2015 Reading Challenge, “Söta pojkar är bara på låtsas” Review

11 March, 2015 Leave a comment

For those of you who don’t happen to know Swedish, the title translates into “Cute boys are only make-believe” and I guess that’s a fitting title. This book was interesting in several ways for me personally, but that’s mainly because of the reading challenge and the category this book is in. Other than that, it’s fairly unremarkable.

Söta pojkar är bara på låtsas, by Moa Eriksson Sandberg

9129684021Now, let’s get some basics done first off. This is a young adult novel and considering that I’ve read quite a few of those, it just doesn’t stand up to its competition very well. Just like in Affektion, the protagonist girl just isn’t very sympathetic. Again it’s too much selfishness and whining for my taste. I know that’s just how a lot of teenagers are, but it doesn’t make for a good reading experience.
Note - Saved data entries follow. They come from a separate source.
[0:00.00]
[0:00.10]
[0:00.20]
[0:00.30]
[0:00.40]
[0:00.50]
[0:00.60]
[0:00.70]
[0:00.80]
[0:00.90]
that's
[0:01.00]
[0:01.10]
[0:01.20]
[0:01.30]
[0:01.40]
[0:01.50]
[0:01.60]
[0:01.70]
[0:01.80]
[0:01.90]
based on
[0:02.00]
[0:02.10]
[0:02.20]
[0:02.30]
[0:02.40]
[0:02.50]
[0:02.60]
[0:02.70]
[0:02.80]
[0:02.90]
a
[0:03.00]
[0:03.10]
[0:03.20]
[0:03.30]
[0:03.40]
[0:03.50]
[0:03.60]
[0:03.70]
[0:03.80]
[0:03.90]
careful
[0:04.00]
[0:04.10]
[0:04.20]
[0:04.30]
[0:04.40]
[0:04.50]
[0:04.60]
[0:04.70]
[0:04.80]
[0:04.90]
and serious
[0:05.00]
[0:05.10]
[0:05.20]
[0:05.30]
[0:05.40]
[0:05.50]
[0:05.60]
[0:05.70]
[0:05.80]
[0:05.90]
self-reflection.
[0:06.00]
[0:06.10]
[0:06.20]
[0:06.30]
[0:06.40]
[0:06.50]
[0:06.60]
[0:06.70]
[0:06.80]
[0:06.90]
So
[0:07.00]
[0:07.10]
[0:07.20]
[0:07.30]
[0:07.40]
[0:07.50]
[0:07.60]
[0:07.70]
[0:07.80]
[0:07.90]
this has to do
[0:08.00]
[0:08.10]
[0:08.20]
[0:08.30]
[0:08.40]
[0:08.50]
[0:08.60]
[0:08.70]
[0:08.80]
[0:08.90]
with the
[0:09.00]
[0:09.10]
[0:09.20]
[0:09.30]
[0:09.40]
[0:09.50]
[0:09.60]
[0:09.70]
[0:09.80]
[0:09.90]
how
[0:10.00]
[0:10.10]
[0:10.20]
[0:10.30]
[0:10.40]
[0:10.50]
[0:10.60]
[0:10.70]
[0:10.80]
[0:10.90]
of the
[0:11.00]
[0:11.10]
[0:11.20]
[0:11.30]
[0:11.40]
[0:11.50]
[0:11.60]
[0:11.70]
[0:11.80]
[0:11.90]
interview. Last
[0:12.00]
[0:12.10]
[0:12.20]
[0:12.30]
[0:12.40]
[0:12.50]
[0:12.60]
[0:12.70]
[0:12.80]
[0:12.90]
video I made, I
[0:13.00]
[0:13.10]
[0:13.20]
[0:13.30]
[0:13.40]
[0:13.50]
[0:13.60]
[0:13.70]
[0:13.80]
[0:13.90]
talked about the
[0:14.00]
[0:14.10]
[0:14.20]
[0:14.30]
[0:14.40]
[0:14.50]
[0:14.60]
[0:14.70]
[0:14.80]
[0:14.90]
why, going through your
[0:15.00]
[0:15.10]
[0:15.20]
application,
What made this an interesting read for me was two things. Firstly, I was reading this for the category “A book that takes place in your hometown” and it really fits the bill for that. The book is based on diary entries from the author’s time in upper secondary school, which means that I recognize and visualize most of the locales in the novel when I read it. There’s parties going on at pubs and nightclubs I’ve set my foot in. Here’s the second interesting thing, or should I say VERY interesting thing: The author went to school in the same class as my best friend back then. I actually brought out my old school yearbook from that time and found her. I didn’t hang out with his classmates all that much, but I know that I’ve met her at some point. That made things VERY interesting and transformed the book into a real pageturner. Sadly, I couldn’t find any dirt on my friend.

It’s a basic girl-coming-of-age story with various teenage drama bits sprinkled in here and there. She meets a handful of guys and there’s drunken escapades, regretful sexcapades and plenty of “oh my god, is HE at this party???” moments. It doesn’t focus a lot of friendships. They come in here and there, but the main focus is the protagonist and her crushes. Most of it was forgettable, because if it weren’t for the fact that I’ve met the writer and the book is set in my hometown, the book is mostly a massive shrug.
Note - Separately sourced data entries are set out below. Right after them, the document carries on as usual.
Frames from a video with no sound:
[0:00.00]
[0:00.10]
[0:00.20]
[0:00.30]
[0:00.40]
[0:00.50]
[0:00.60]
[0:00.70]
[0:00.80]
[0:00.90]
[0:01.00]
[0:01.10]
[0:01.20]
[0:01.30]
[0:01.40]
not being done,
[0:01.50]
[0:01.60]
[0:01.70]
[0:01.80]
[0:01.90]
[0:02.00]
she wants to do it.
I had another fairly strange experience after I finished this book. I had to check out what else Moa Eriksson Sandberg had written and found a couple of novels and a few erotica short stories. I had to read those, because the sex in this book was pretty tame and I wanted to see where she can go if she goes all out. Well, they were a couple of weird experiences as well (mythical semi-human creatures, etc), but mostly forgettable.

I rated this 2 out of 5 on Goodreads. Finished it on January 25th.

2015 Reading Challenge, “9-11″ Review

4 March, 2015 Leave a comment

Sometimes I go to the library and just browse aimlessly. I do this even though I already have MANY unread books at home, books that I really want to read. I’m just curious, I guess, and I figure that I will still have my own books after I’m done with the library ones. I don’t always read all of them either. I bring them home to taste them.

9-11, by Noam Chomsky

Chomsky911_000This was one of those books that I didn’t really plan on borrowing, but it caught my eye and then I just buzzed right through it, making it fit into the “A book you can finish in a day” category.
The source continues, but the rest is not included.